Ce mouvement d’ensemble et cette grève générale sont l’exemple à suivre contre les journées d’inaction syndicales, sans perspectives et démobilisatrices. Les luttes existent, les salariés isolés résistent, mais dans l’urgence du moment ou du secteur le plus en souffrance. Mais elles sont éparses, et souvent minoritaires par manque de confiance des autres collègues ou isolées parfois même par les directions syndicales qui préfèrent les concertations, les tables rondes entre partenaires sociaux. Il faut donc dépasser les carcans syndicaux par les luttes et renouer avec la création de collectifs, de comités de base autonomes et leur coordination indépendante de tout chapeautage syndical prétendument indépassable.

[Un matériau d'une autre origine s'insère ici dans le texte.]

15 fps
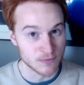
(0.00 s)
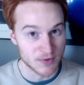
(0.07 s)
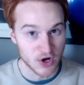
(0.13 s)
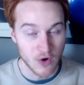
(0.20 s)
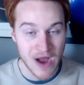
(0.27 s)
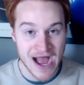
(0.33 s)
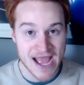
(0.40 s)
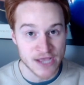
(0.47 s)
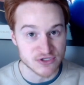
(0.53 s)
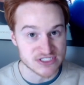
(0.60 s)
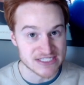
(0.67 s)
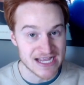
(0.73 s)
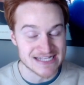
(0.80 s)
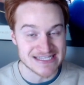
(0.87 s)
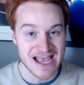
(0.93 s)
but Ohio
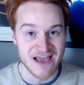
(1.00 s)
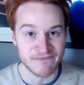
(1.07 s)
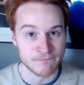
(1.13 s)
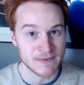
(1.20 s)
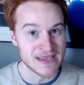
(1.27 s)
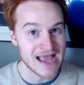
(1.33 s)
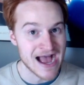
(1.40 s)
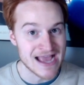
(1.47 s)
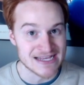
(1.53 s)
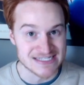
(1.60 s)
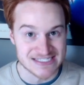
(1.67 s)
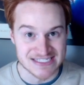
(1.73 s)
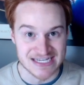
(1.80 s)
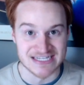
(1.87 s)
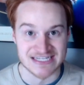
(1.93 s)
State's FPI is
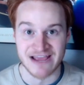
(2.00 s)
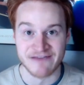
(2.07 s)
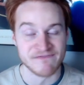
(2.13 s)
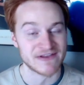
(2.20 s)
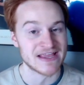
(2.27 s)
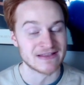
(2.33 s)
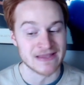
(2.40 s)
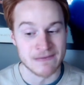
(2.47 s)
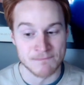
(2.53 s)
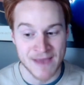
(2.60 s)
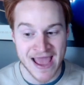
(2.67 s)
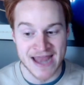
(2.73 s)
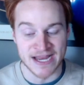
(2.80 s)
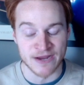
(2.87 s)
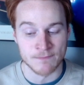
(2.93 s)
significantly
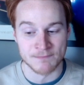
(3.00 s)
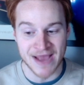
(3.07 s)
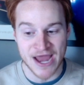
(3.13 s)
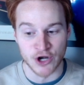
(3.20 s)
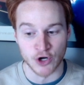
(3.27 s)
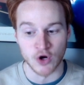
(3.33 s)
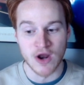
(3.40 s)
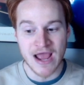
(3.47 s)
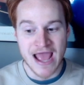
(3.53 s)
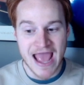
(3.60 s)
better.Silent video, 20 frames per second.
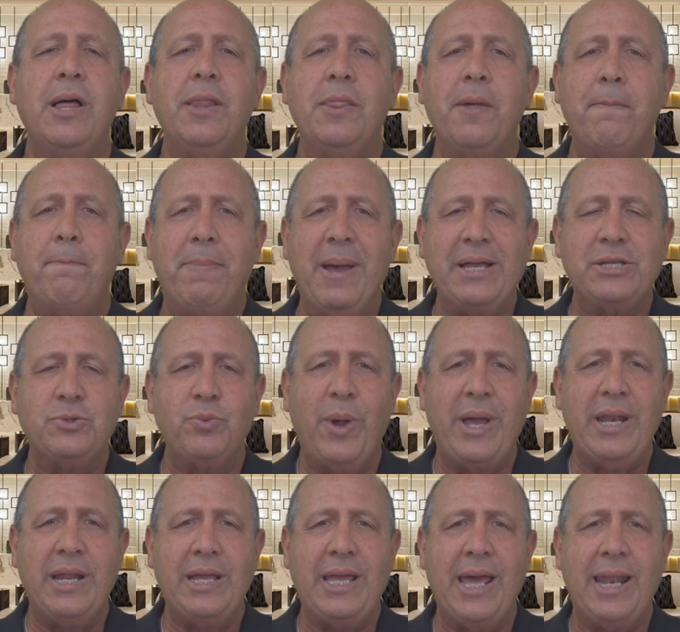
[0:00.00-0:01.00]
The best
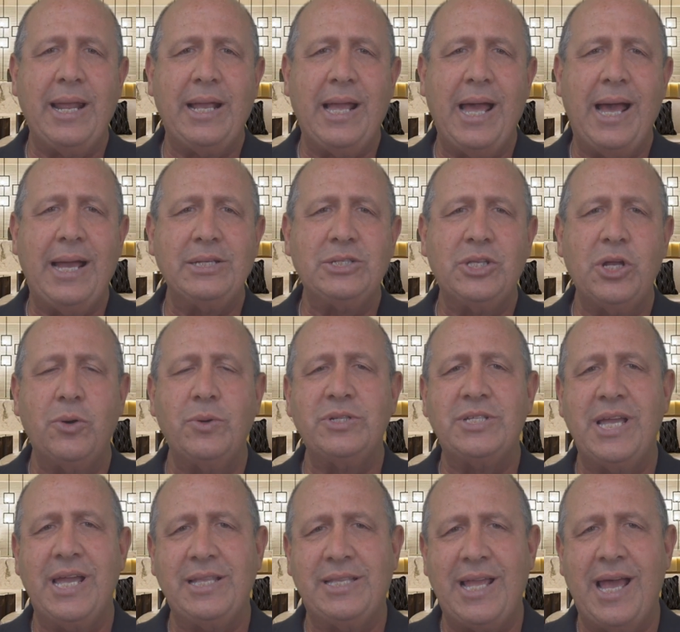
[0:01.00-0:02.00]
way to get it, guys, though,
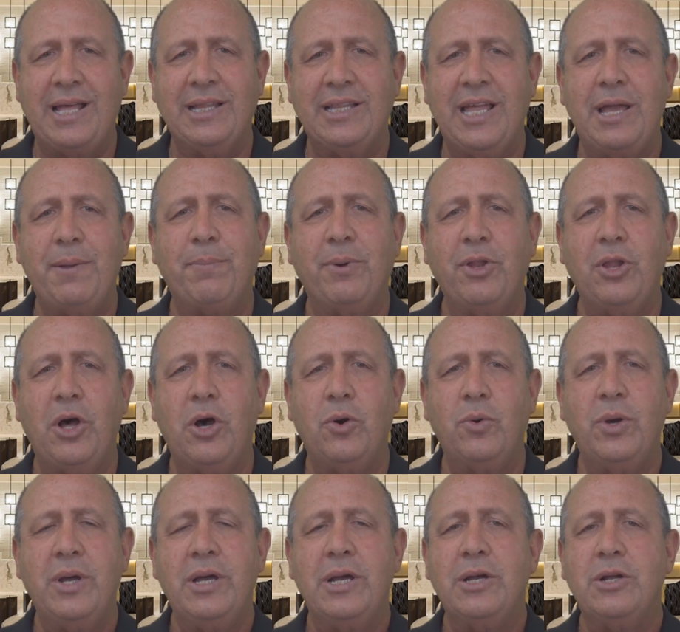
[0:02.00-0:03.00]
is hit that link
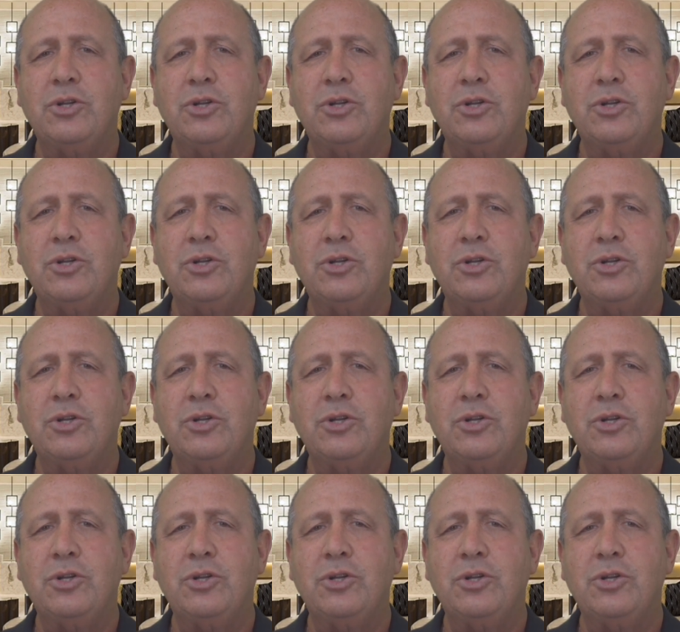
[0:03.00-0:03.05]
below.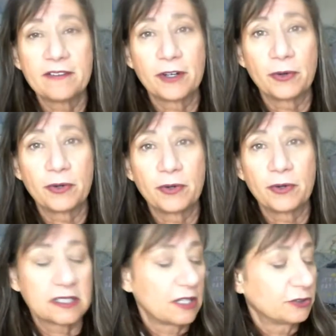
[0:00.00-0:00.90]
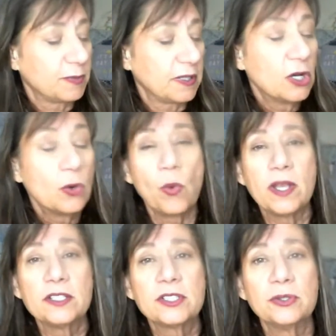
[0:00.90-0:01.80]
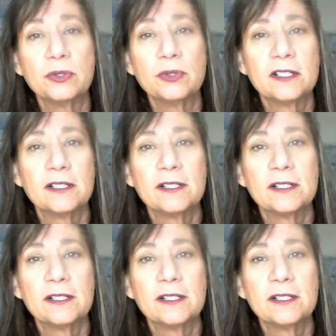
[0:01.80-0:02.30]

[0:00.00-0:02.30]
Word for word: my phone and it tells me when to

La bourgeoisie et ses serviteurs ont intérêt à nous faire croire que tout changement révolutionnaire est impossible. Et, tant que nous, salarié·es, retraité·es, précaires et autres.., ne prendront pas conscience de notre force collective et sociale, aucun gouvernement ne répondra aux revendications, sinon que par des pansements, des miettes aux uns ou aux autres.
Le mouvement des Gilets Jaunes a ouvert des espaces, redonné de la vie, et de l’espoir et montré la voie, malgré les coups de matraques et la répression d’un gouvernement aux abois.

MZ
18 novembre 2022


NOTES

(1)    M. Aubart neuro-pédiatre à l’hôpital Necker- Paris.

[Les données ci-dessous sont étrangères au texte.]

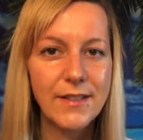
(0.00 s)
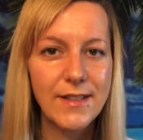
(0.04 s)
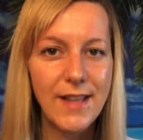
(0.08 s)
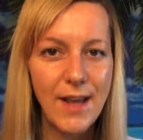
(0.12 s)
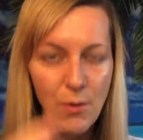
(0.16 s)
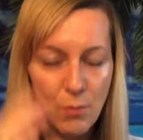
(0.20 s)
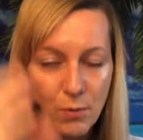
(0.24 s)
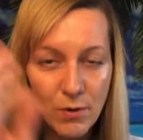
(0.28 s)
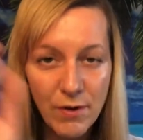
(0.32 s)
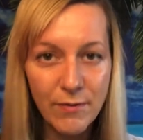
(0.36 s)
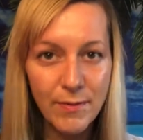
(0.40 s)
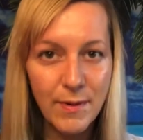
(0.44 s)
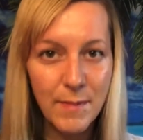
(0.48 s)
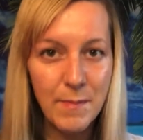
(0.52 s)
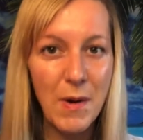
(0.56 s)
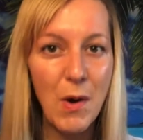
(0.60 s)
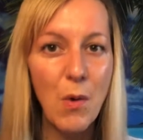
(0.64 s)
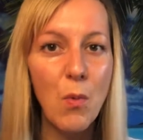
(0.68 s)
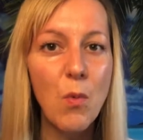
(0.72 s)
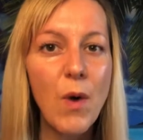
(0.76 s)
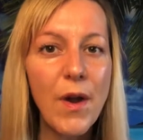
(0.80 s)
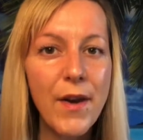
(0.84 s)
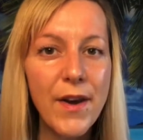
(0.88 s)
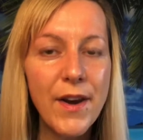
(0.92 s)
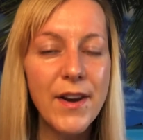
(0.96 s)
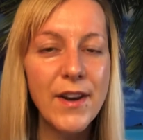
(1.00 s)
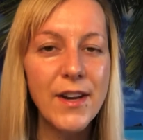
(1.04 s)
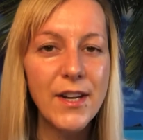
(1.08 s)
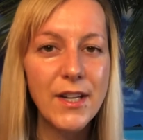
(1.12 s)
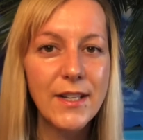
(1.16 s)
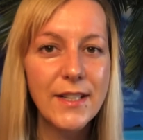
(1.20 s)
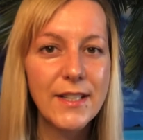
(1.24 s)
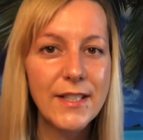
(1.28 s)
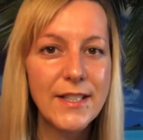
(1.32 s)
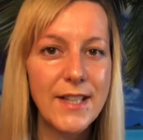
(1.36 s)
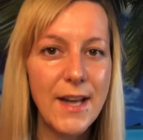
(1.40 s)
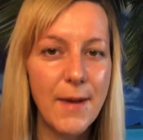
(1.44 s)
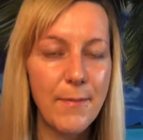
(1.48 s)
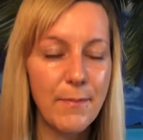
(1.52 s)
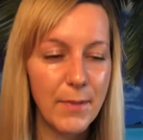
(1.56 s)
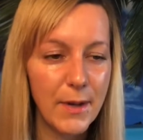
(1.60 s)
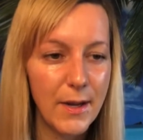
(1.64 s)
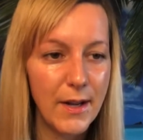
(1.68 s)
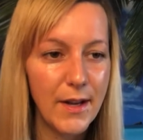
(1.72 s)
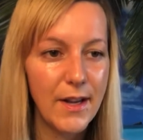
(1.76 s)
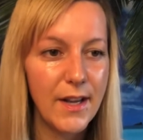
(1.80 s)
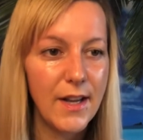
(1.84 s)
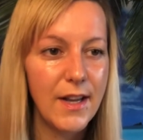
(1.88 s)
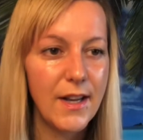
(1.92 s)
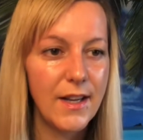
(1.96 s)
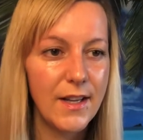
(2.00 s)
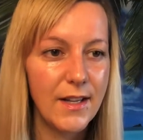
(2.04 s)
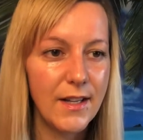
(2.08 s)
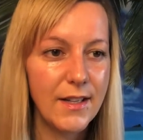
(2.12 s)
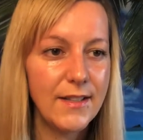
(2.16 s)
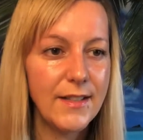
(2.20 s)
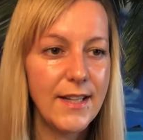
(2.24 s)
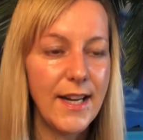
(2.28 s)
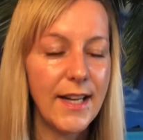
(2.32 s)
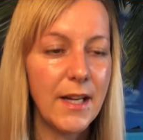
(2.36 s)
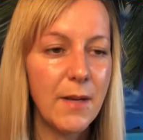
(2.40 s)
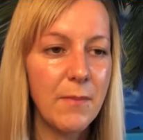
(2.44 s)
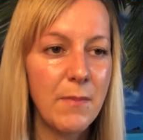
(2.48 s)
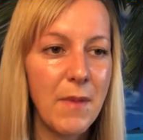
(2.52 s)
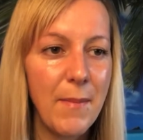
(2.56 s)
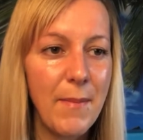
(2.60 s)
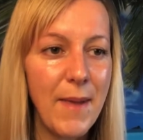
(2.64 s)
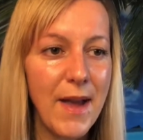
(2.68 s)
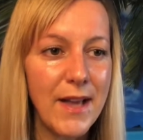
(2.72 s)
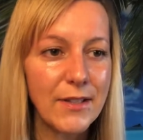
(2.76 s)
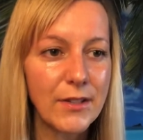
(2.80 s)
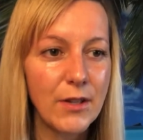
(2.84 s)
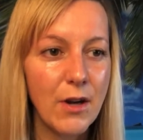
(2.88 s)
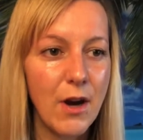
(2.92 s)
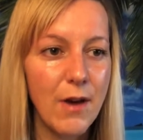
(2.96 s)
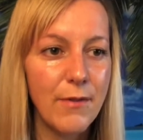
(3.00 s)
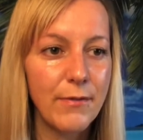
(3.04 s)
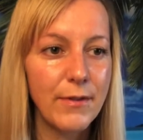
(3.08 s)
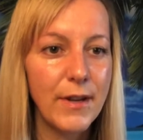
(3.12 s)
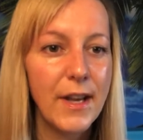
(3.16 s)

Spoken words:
That would have been my one step, taking my mask off.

(2) DREES. Direction de la recherche d’études d’évaluations et des statistiques (expertise publique en Santé et Social).
(3) S. Dauger, chef de réanimation pédiatrique à l’Hôpital R. Debré- Paris. qui souligne une fois encore l’inquiétante pénurie de soignants, l’excès de fermeture de lits dans les hôpitaux et l’inconséquence et l’irresponsabilité des politiques d’austérité menées par les gouvernements précédents.

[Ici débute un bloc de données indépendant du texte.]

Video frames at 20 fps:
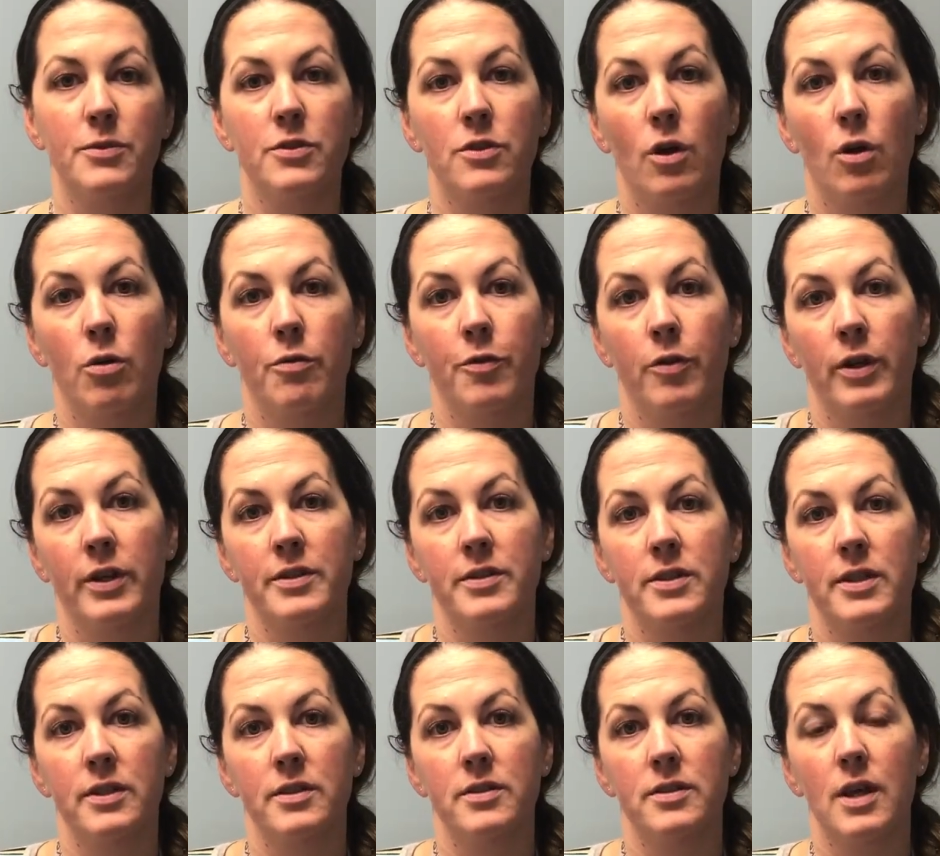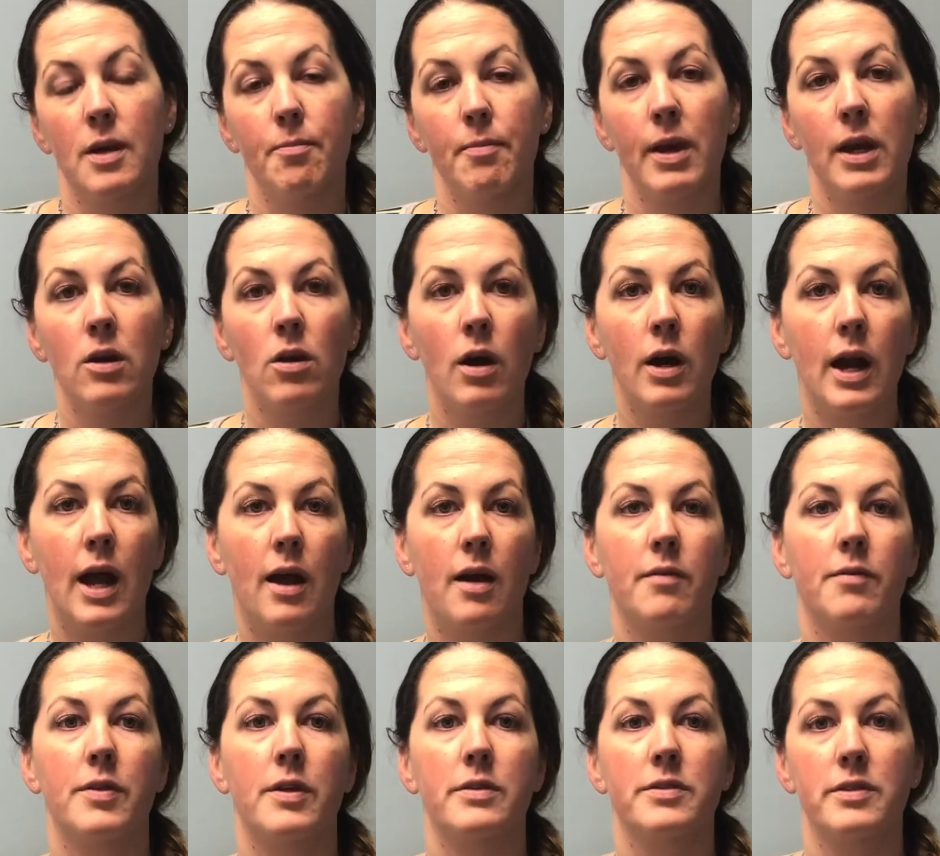So for instance, they may not have
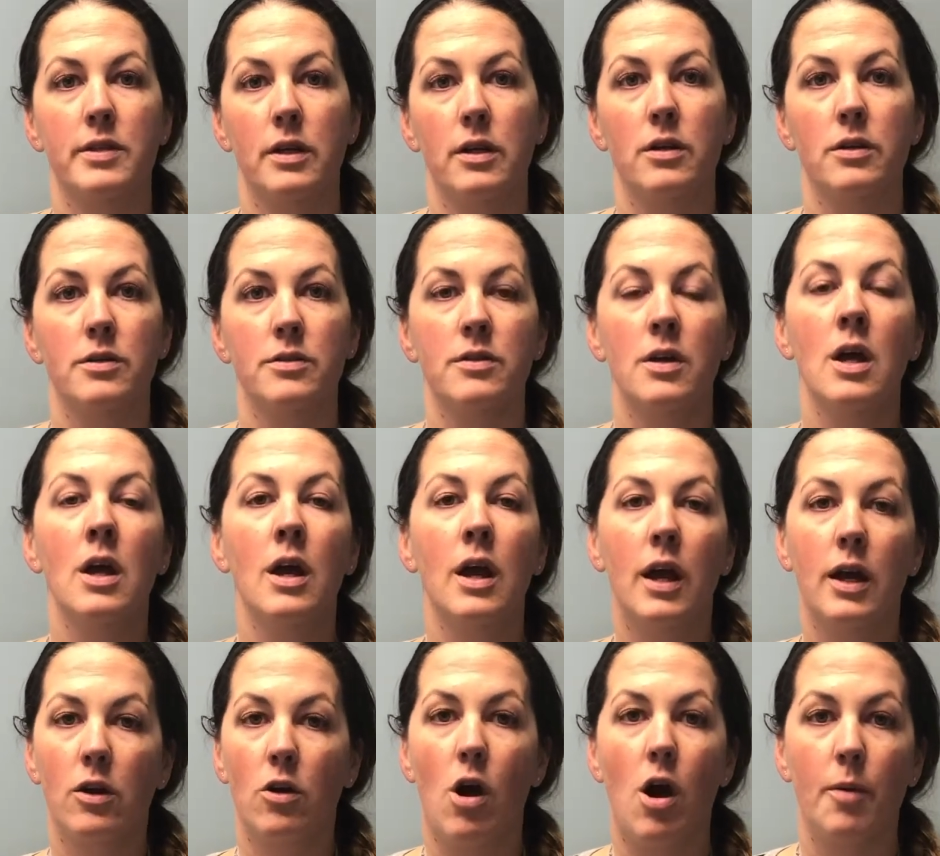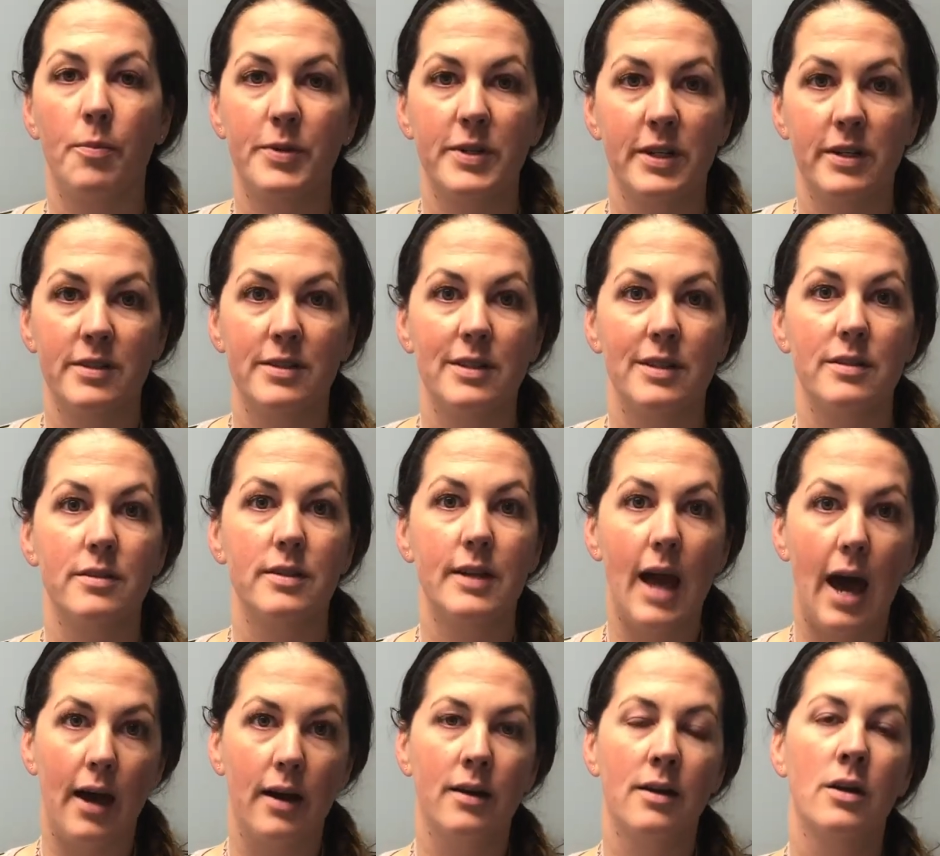the skills and competencies
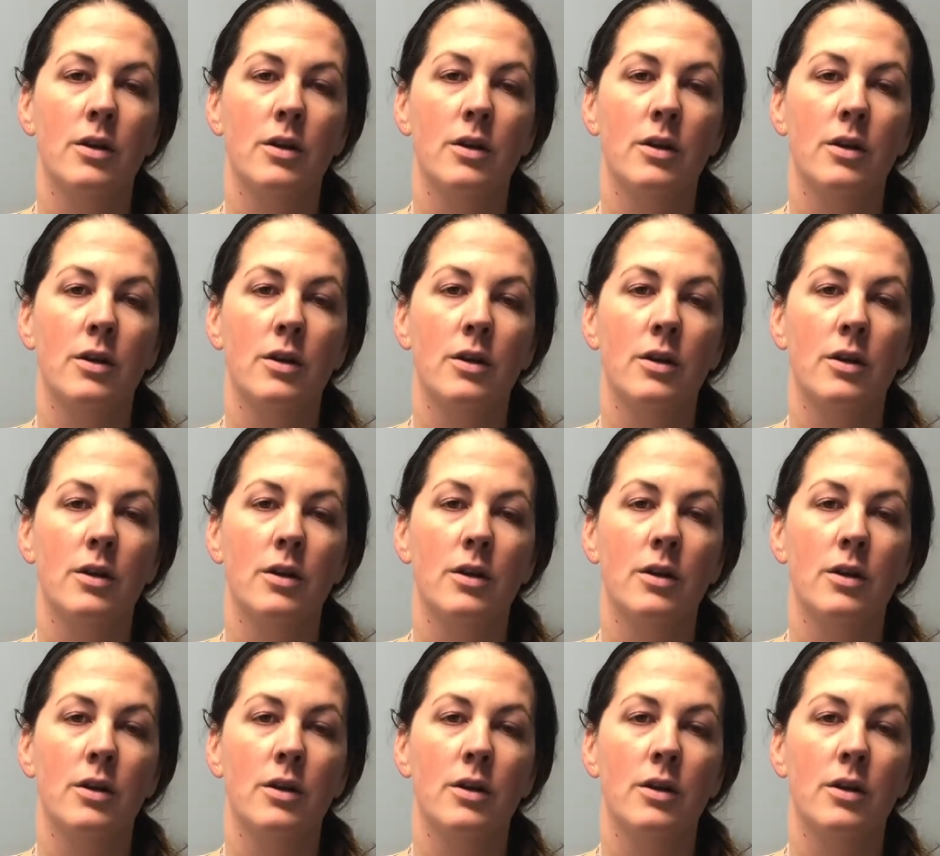yet.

(4) ORSAN. Dispositif national d’organisation des soins. Instauré en 2014 par les ARS. Il chapeaute les Plans blancs que loi 2004-806 du 9 août 2004 impose aux établissements de santé : cet “outil” doit permettre de mobiliser immédiatement les moyens de toute nature dont il dispose en cas d’afflux massif de patients ou de victimes.
(5) Appliqué partiellement en 2014 : Ebola, en 2015 lors de la grippe (20 000morts ?), en 2020 COVID19, ou lors d’attaques terroristes à Paris, Nice,.